Modern diagnostic methods (PCR, immunoblotting, IFA modifications, biosensor systems, etc.) have a high degree of sensitivity (up to a picogram amount of antigen and antibodies) and allow diagnosis of the disease early in its development. Unfortunately, the test systems for assessing cellular immunity due to their complexity have not found wide application in practice, although this type of immunity underlies the resistance to many types of infections.
Many existing vaccines, preserving their names, have been improving for decades and are now much better than their predecessors. At the same time, all vaccines without exception (domestic and foreign) are not devoid of shortcomings and need further improvement. Practice is experiencing an acute need for vaccines against mycoplasmal, chlamydial infections, HIV infection, malaria, a more effective anti-tuberculosis vaccine. The development of selective and even individual methods of vaccination is topical.
The assessment of the cost-effectiveness of vaccination has become an indispensable element of any newly developed program related to the development, testing, commercial release, monitoring and use of new vaccines. When developing a new vaccine, the fate of the drug is decided by three main factors:
- the possibility of reducing the incidence and benefits of using the vaccine;
- risk of post-vaccination complications and possible damage from vaccination;
- cost of vaccine and economic benefits.
Of course, there are no absolutely safe vaccines, however, the number of complications arising during vaccination is hundreds and thousands of times less than the number of cases of a similar pathology that is observed in infectious diseases.

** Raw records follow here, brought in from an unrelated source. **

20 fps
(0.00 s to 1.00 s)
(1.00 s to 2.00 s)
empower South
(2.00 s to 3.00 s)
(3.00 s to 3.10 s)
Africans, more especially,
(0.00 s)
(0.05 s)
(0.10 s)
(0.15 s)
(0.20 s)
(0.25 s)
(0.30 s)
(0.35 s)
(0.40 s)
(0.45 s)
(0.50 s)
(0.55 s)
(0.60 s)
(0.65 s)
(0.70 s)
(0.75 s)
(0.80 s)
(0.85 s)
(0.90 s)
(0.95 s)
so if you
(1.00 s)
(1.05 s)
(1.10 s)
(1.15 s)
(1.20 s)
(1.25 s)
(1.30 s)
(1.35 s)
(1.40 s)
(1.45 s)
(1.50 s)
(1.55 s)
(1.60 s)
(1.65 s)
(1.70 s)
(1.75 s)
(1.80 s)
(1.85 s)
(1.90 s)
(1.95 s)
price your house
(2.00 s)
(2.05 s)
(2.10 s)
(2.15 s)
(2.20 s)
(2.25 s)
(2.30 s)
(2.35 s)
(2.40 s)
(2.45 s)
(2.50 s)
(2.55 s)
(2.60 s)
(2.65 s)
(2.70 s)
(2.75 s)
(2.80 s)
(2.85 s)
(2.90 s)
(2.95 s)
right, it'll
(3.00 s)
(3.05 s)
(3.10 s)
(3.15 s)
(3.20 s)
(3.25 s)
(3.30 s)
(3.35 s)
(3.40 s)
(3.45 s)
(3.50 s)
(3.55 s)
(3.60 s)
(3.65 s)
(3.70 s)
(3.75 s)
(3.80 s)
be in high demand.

The cost of vaccination for any vaccine, the effectiveness of which is proven, is about 10 times less than the cost of treating an infectious disease. All costs for activities carried out under the auspices of WHO to eradicate smallpox have paid off within one month of the declaration of liquidation. The planned eradication of poliomyelitis is extremely important for all countries of the world, as huge amounts of money are being spent on vaccinating the population against this infection. Currently, more than 90% of the global health budget is spent on treatment procedures and only a tenth of the budget is spent on prevention.

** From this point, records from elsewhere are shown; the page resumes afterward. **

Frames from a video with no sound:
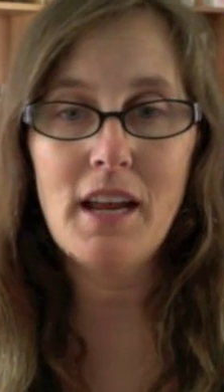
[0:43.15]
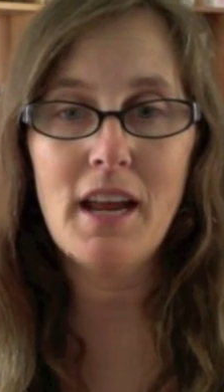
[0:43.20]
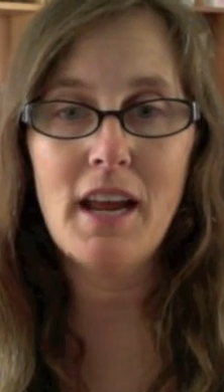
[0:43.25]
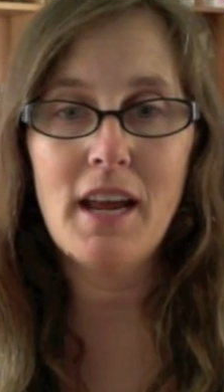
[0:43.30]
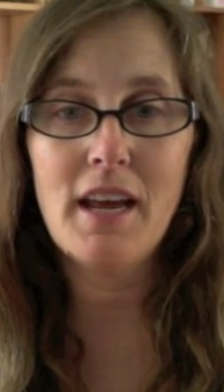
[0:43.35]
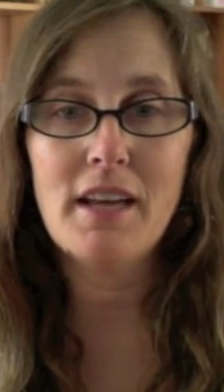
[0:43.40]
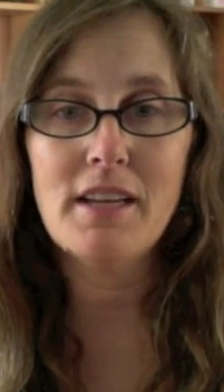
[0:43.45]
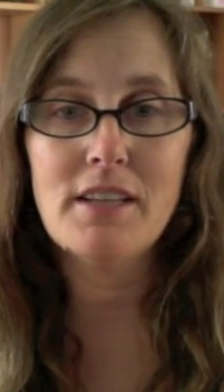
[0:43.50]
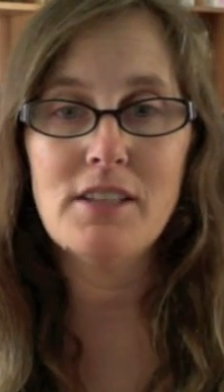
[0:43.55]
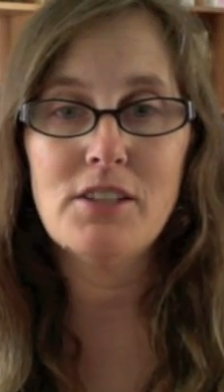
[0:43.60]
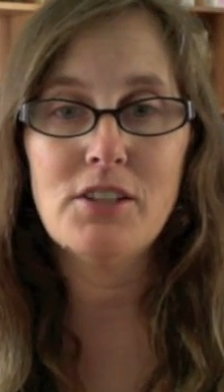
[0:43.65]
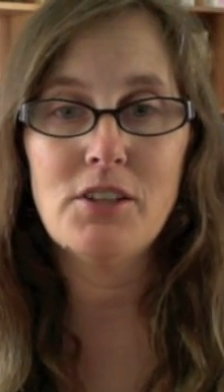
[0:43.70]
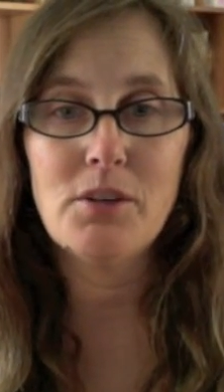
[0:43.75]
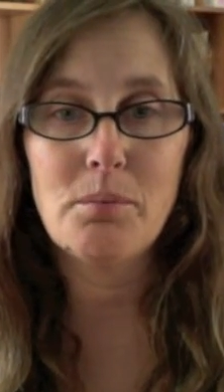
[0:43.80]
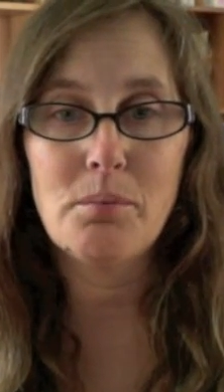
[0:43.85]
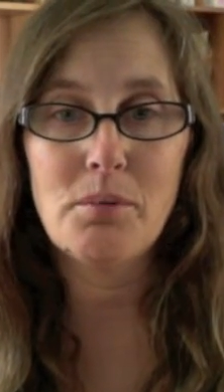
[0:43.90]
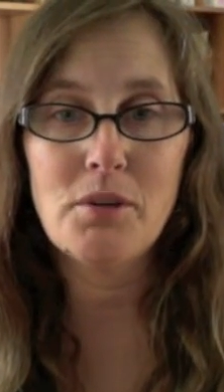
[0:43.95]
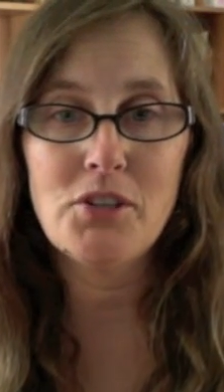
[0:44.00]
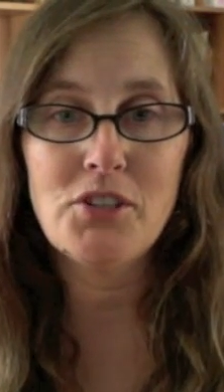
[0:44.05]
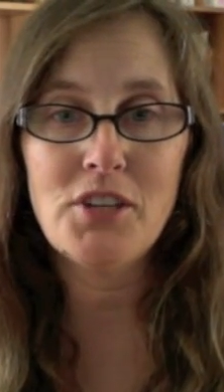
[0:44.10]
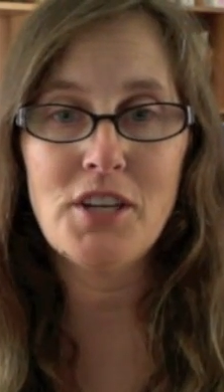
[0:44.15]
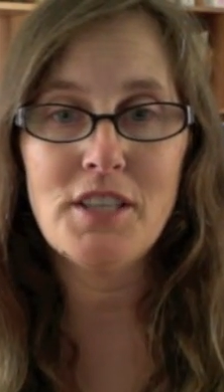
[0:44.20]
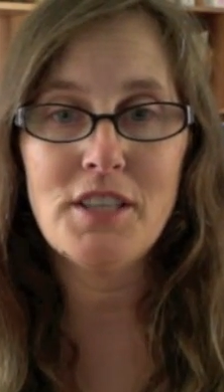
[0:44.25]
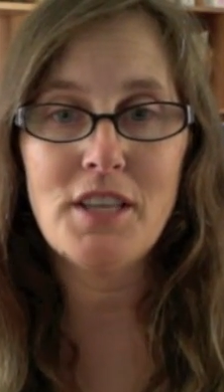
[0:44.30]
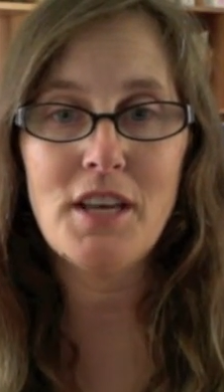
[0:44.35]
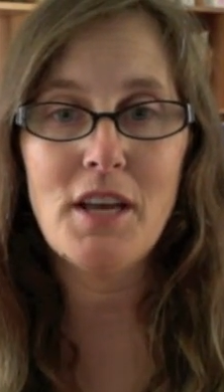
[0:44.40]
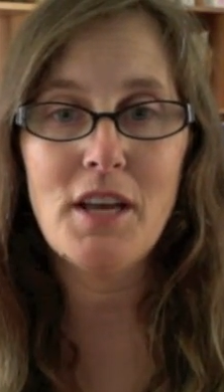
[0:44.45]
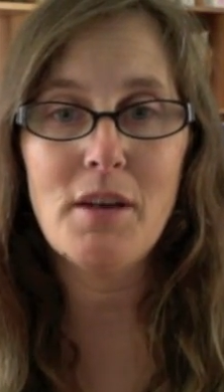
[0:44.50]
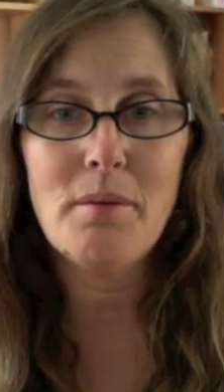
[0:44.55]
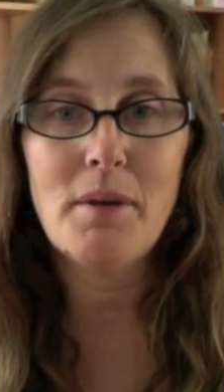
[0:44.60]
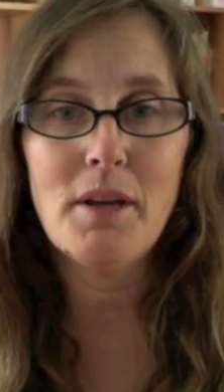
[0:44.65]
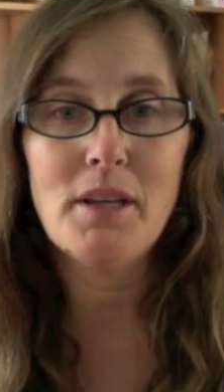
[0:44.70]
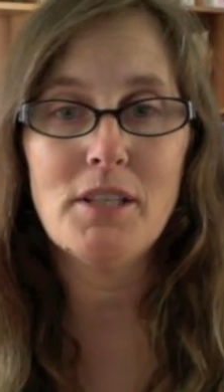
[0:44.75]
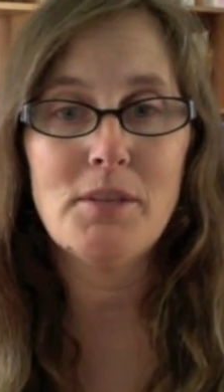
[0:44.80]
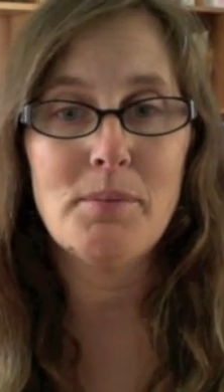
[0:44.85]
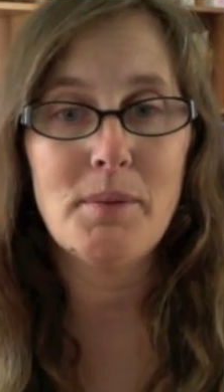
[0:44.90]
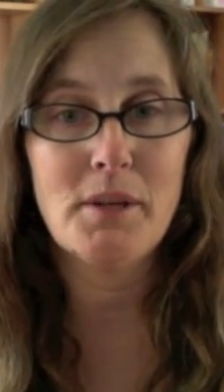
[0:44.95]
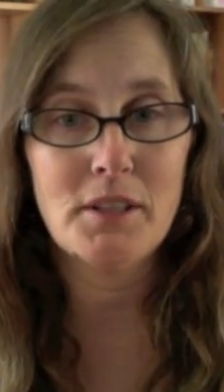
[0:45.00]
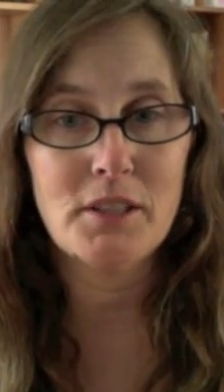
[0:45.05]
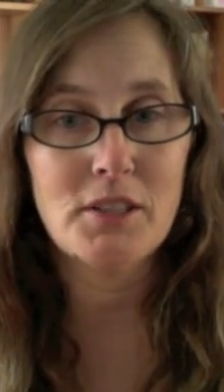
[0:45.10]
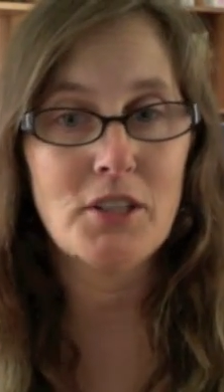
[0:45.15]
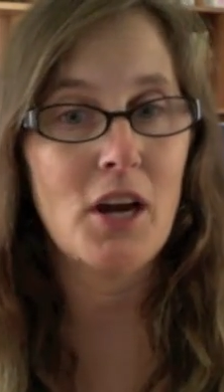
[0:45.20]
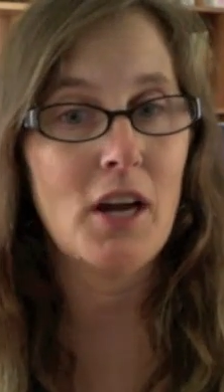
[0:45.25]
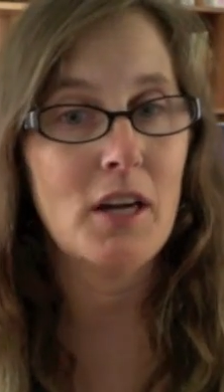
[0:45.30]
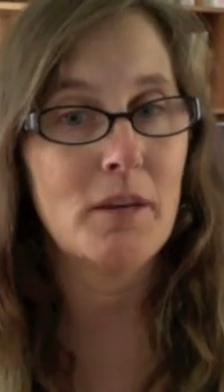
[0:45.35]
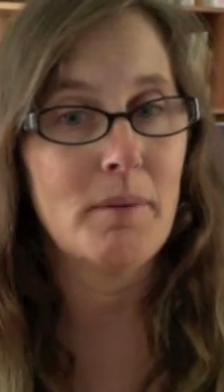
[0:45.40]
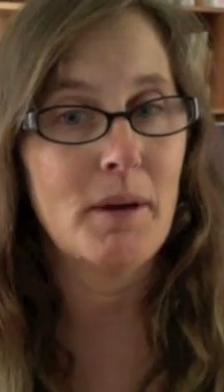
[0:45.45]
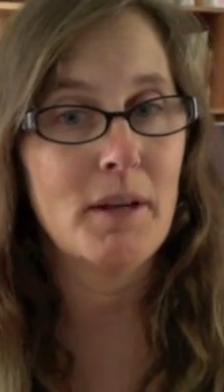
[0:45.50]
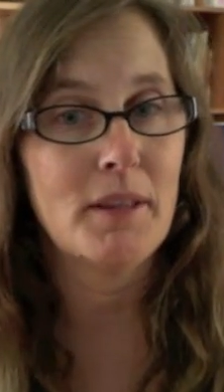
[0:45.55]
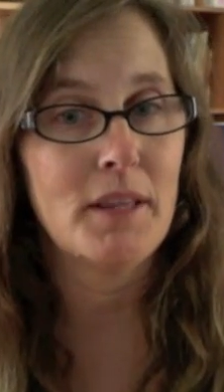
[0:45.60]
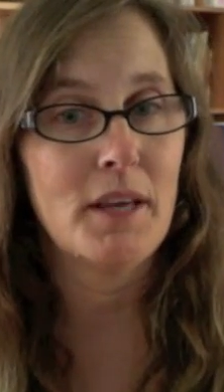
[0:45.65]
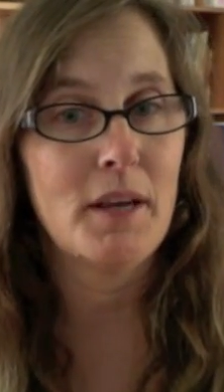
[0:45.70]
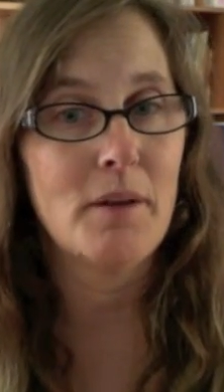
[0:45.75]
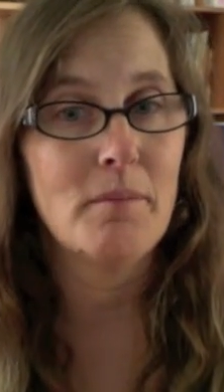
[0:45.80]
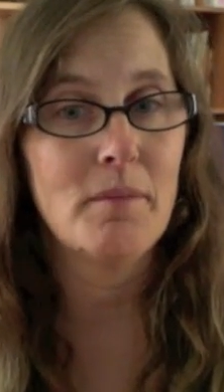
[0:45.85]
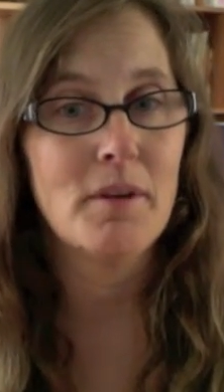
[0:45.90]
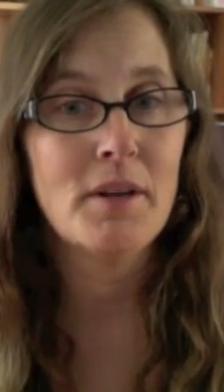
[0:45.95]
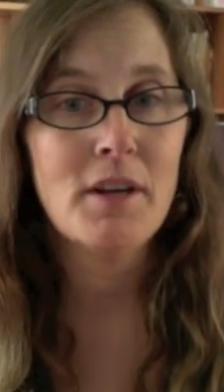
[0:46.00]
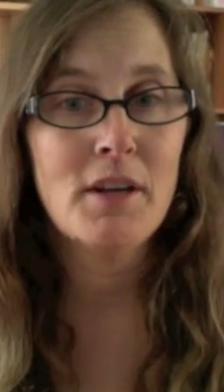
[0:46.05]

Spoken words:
and to appreciate them and to be able to talk about them.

Vaccination is the most massive form of medical intervention and concerns virtually every person on earth. Vaccination is carried out on healthy people, including children. In this regard, the use of vaccines, especially at the stage of clinical trials of fundamentally new vaccines, requires strict adherence to ethical norms and rules.

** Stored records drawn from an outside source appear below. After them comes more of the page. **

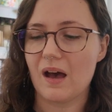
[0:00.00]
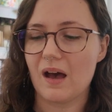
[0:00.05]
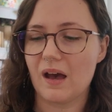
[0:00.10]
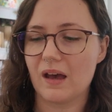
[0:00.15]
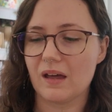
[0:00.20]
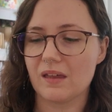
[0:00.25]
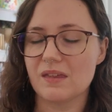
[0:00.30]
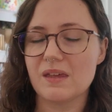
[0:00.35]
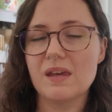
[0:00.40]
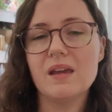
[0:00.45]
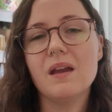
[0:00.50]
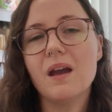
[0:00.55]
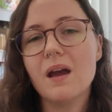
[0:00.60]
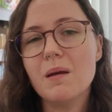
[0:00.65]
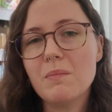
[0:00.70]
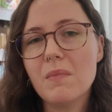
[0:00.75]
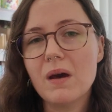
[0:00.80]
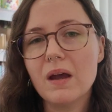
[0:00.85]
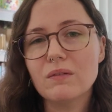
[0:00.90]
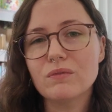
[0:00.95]
I think I
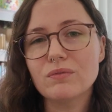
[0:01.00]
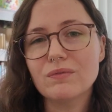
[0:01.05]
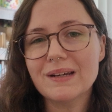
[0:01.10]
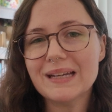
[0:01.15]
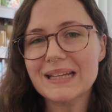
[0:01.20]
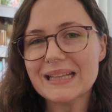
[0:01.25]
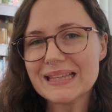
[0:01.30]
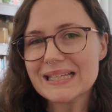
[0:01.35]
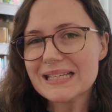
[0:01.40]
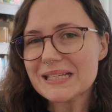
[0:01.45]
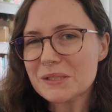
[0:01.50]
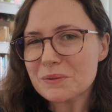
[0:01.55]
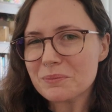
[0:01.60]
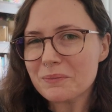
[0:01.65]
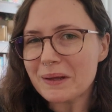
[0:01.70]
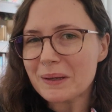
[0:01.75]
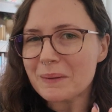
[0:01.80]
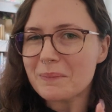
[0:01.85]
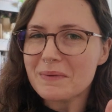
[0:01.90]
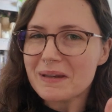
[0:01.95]
might read this
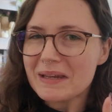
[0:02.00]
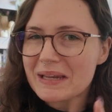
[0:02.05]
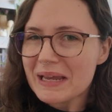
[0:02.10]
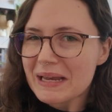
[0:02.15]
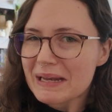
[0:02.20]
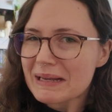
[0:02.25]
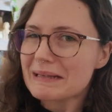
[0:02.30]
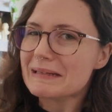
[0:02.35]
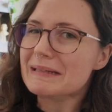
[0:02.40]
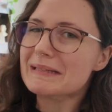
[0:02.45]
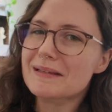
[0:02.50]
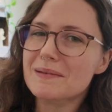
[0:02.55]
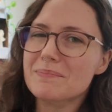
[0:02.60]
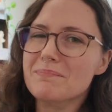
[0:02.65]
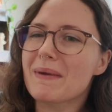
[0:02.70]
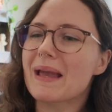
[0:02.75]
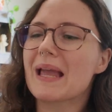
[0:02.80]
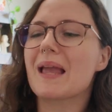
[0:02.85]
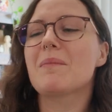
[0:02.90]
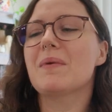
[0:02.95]
one next,
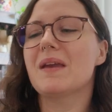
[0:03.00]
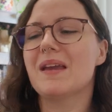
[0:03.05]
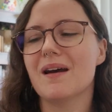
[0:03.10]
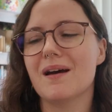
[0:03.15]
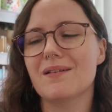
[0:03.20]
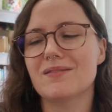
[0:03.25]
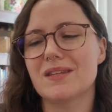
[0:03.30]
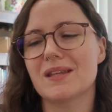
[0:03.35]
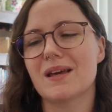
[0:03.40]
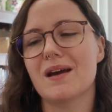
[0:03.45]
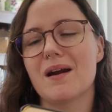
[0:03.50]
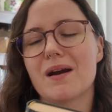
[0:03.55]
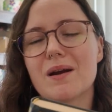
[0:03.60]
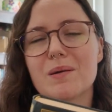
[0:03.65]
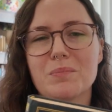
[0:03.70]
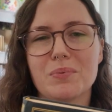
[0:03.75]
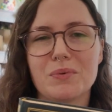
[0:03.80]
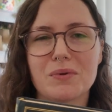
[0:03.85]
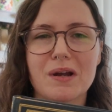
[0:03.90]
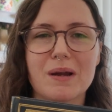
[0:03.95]
maybe after the
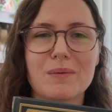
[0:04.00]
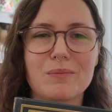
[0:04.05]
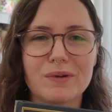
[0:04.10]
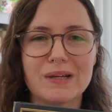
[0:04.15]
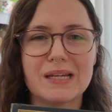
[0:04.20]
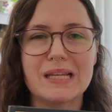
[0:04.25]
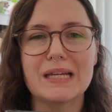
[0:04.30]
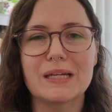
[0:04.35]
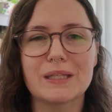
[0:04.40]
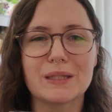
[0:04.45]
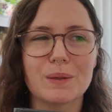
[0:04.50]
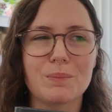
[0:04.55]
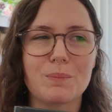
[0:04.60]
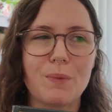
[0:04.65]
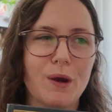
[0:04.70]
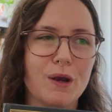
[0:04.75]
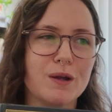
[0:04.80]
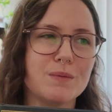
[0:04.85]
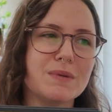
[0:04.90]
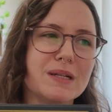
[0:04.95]
current book I'm reading at the
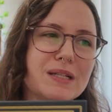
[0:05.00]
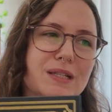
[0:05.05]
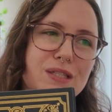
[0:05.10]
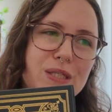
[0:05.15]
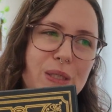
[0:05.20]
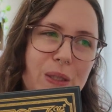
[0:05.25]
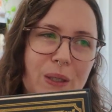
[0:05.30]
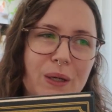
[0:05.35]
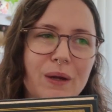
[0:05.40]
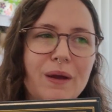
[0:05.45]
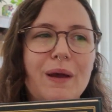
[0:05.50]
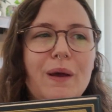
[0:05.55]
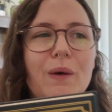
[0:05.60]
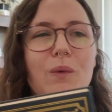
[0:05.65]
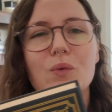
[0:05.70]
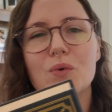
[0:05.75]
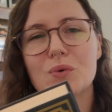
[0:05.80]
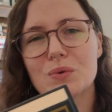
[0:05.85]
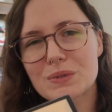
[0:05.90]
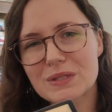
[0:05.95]
moment. So
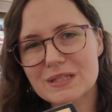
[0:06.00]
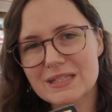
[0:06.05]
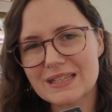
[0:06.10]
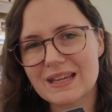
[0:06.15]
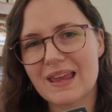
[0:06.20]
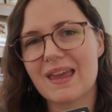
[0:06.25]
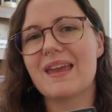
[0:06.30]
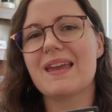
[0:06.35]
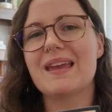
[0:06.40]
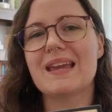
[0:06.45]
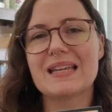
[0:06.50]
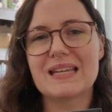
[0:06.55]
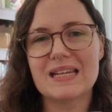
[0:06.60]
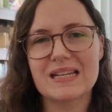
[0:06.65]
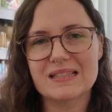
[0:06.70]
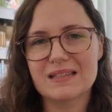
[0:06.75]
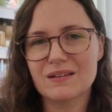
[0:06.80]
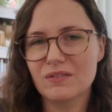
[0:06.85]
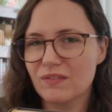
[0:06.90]
we'll see. It is a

Unfortunately, the legal and ethical basis of vaccine prevention is far from perfect. The level of public confidence in vaccination is not high enough. Violations of legal and ethical principles give rise to discontent and negative attitudes towards vaccination activities among part of the population. One of the priorities of modern vaccinology is the improvement of knowledge in the field of medical ethics in order to achieve mutual understanding between the population and specialists involved in the development, testing and use of vaccines.